Red gave him one look, and would have fled, but Black did not make for the big doctor with outstretched hand—in fact, he did not seem to see him. At the very front of the shop stood a particularly distinguished looking Hepplewhite sideboard, its serpentine front exquisitely inlaid with satinwood, its location one to catch the eye. It caught Black’s eye—but not because of any cunning design of maker or shopkeeper. Having filled the available space in the rear of the shop with her war posters, Jane had worked toward the front, and the last and most splendid of them she had propped upon the sideboard. In front of it Black now came to a standstill, and Red, intending to leave the place in haste at sight of the minister he was in no hurry to meet, involuntarily paused to note the effect upon the “Kid”—as he persisted in calling him—of the poster’s touchingly convincing appeal.

It was a drawing in black and white of a French mother taking leave of her son, that subject which has employed so many clever pens and brushes since the war began, but than which there is none more universally powerful in its importunity. The indomitable courage in the face of the Frenchwoman had in it a touch beyond that of the ordinary artist to convey—one could not analyze it, but it gripped the heart none the less, as Red himself could testify. He now watched it grip Black.

Without taking his eyes from the picture Black propped his umbrella against a chair, laid his hat and his package upon it, and stood still before the Frenchwoman and her boy, unconscious of anything else. And as he stood there, slowly his hands, hanging at his sides, became fists which clenched themselves. Red, observing, his own hand upon the big wrought-iron latch of the door, paused still a moment longer. The “Kid” cared, did he?
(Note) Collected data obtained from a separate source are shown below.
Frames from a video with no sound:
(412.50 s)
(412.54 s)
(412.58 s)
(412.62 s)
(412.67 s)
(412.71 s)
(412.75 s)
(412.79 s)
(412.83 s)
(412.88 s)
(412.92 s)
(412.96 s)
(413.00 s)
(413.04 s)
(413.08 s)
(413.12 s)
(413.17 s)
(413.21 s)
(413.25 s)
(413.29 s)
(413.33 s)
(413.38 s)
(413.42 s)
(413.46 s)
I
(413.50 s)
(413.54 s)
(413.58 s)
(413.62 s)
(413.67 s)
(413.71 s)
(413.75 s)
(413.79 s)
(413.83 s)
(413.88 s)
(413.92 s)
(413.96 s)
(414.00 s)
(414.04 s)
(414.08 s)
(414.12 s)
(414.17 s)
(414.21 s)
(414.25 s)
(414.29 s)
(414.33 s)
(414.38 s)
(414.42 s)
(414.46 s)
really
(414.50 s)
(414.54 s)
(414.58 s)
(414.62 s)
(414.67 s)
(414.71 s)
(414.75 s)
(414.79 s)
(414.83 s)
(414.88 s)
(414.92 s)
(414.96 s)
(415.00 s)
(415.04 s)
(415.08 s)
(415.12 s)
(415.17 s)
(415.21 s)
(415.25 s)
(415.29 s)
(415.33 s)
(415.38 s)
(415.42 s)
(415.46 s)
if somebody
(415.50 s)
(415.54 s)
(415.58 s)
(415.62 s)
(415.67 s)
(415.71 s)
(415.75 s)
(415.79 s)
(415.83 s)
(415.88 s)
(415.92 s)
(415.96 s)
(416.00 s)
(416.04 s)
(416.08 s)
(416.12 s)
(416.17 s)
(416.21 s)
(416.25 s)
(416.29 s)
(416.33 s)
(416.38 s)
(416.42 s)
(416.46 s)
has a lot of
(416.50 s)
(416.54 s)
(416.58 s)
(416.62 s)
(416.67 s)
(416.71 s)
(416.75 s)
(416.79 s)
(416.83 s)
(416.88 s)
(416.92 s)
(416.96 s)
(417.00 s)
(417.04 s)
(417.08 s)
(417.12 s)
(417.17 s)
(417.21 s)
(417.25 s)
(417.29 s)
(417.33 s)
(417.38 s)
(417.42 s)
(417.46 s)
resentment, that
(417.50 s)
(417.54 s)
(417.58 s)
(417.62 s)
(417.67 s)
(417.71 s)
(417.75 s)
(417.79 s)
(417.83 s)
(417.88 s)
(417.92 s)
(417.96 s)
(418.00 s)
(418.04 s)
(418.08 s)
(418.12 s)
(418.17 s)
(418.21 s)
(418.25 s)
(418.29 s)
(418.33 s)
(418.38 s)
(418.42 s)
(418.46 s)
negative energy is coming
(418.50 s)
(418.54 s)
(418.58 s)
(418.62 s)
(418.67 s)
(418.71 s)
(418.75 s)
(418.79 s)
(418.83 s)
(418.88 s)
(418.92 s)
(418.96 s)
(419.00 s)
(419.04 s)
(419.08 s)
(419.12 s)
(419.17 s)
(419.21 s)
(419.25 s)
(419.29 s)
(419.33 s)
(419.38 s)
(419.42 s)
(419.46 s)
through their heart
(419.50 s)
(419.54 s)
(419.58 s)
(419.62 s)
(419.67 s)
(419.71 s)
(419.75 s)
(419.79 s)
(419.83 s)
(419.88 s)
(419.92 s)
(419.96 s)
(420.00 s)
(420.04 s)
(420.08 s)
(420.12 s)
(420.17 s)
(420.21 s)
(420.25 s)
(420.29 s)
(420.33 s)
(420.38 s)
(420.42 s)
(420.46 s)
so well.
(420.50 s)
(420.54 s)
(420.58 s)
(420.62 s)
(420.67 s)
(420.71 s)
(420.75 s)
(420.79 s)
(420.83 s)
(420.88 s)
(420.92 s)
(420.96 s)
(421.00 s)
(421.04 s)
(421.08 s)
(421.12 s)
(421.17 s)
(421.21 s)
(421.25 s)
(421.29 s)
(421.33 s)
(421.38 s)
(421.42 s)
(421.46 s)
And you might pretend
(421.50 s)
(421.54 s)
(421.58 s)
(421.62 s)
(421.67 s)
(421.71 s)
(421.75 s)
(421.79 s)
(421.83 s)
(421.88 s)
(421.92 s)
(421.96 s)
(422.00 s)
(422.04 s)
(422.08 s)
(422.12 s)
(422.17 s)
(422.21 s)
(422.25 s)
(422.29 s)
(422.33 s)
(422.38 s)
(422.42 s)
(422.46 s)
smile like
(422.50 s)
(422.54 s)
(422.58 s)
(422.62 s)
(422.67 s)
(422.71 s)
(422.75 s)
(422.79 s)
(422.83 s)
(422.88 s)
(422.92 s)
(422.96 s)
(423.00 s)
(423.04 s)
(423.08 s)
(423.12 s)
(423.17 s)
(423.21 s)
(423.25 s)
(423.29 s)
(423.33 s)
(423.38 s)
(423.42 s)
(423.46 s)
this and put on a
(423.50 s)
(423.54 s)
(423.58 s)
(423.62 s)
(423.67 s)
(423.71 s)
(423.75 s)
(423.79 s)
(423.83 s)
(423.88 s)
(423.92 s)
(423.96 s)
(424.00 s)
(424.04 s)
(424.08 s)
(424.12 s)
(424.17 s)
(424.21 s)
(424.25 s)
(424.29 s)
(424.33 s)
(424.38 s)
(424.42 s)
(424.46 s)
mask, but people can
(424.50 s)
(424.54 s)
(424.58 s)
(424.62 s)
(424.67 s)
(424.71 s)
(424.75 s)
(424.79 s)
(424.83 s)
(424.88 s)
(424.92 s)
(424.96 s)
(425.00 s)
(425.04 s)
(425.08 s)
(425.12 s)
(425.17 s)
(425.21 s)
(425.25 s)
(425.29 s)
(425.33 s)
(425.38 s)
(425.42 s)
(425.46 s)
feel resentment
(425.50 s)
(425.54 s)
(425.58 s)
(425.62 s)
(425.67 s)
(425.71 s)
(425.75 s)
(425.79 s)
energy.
How much did he care, then? Red found himself rather wanting to know.

Black looked up at last, saw the other man, saw that he was the quarry he was so anxious to run down, but only said, as his gaze returned to the poster, “And she’s only one of thousands, all with a spirit like that!”

“Only one,” Red agreed. “They’re astonishing, those Frenchwomen.” Then he went on out and closed the door behind him.

After he had gone he admitted to himself that since his wife was a member of this man’s church, and Black probably knew that fact, he himself might have stayed long enough to shake hands. At close range his eyesight, trained to observe, had not been able to avoid noting that Black was no boy, after all. There had been that in the face he had momentarily turned toward Red to show plainly that he was in the full first maturity of manhood. It may be significant that from this moment, in whatever terms Red spoke of the minister at home when he was forced by the exigencies of conversation to mention him at all, he ceased to call him “the Kid.” So, though Black did not know it, he had passed at least one barrier to getting to know the man he meant to make his friend.